Regresso à Regra de São Bento e ao texto do Prólogo: «Escuta, ó filho, os ensinamentos do mestre e estende-lhes o ouvido do teu coração». Quanto mais palavras bombardeiam a nossa escuta, menos estamos atentos a apreciar atentamente o seu significado, impacto ou poder.

Padeceremos todos de algumas lacunas que a vida monástica exige e recomenda, para estarmos longe do que aconselha São Bento?

Julgo que não precisaremos de ir tão longe na radicalidade da entrega a uma boa comunicação.

Poucas palavras, bem ditas, podem porventura tocar o coração e erguer o espírito humano, transformando a mente e dando uma direção nas opções de vida, em ordem a frutos maiores.

Estão os meios de comunicação social disponíveis para isso? Estaremos nós, que trabalhamos na comunicação da Igreja, abertos a isso?

Frequentemente queixamo-nos, sobretudo dos outros. Por desconforto, medo ou insegurança.

Este fim de semana estive na Festa do Senhor Santo Cristo, em Ponta Delgada. Ouvi e entrevistei o presidente da festa o cardeal madeirense D. José Tolentino Mendonça. Numa belíssima entrevista publicada em três andamentos no site do Secretariado Nacional da Pastoral da Cultura à pergunta “de que forma falaria hoje Jesus da nossa sociedade?”, respondeu: “Jesus levar-nos-ia de novo para a beira do lago, ao deserto, ao rio Jordão. Entraria nas nossas casas e falaria uma palavra que nos tocaria e comoveria o coração. A sua palavra é sempre alternativa. A voz de Jesus não é mais uma. Não é uma voz que nos confirma, que diz “está tudo bem”, mas é uma voz que não se conforma. Jesus é um inconformista e por isso leva-nos sempre para a margem. A palavra e a experiência cristã deslocam-nos para fora do rebanho, para fora das nossas certezas e daquilo que está estabelecido. Ou então é uma palavra que nos leva para dentro, nos reaproxima, estabelece connosco de novo uma intimidade. E aí, Jesus é capaz de tocar por dentro o nosso coração”.

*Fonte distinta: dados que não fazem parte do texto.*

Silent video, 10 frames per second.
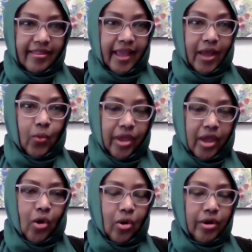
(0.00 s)
that we
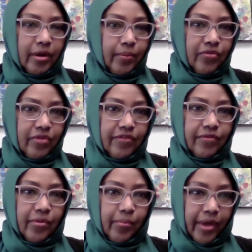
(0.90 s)
hold in position
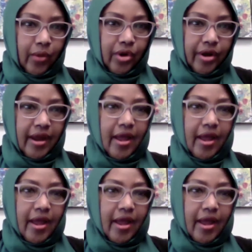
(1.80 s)
of power,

Às vezes, fico com a sensação de que nos falta “agenda” para comunicar. Como na vida: se é pobre, também será pobre a nossa comunicação.

“Escutar com o coração” é, sobretudo, estar sempre disponível para a pergunta mesmo quando não se pode dar a resposta; é criar relação; é ser próximo; é ser disponível; é ser verdadeiro mesmo que nada se possa dizer.

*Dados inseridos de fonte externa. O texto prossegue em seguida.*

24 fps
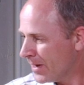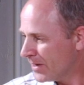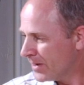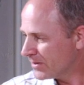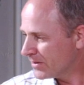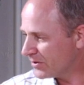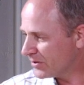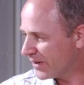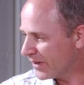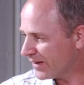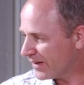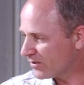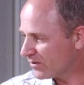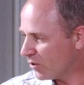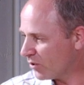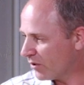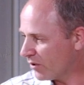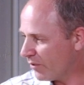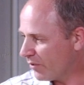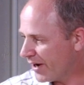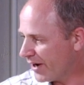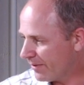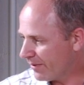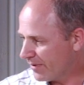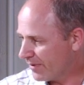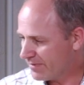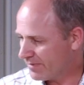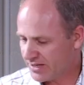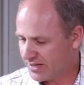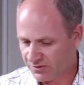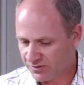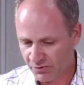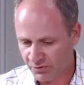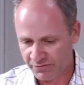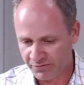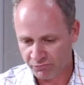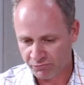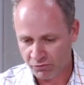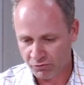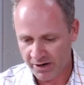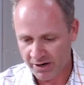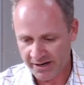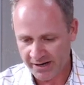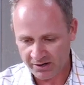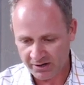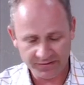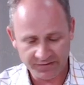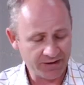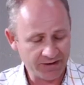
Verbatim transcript: So that's going way up. It means we've run out of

Lembro-me de uma vez ter ouvido o padre António Spadaro a dizer: “O bom samaritano não é um jornalista, mas é próximo, ele toca o outro. O samaritano é a verdadeira imagem dos comunicadores”.

Escutar com o coração é contar uma história, com verdade. E se não a soubermos contar nós, dá-la a outro para a contar.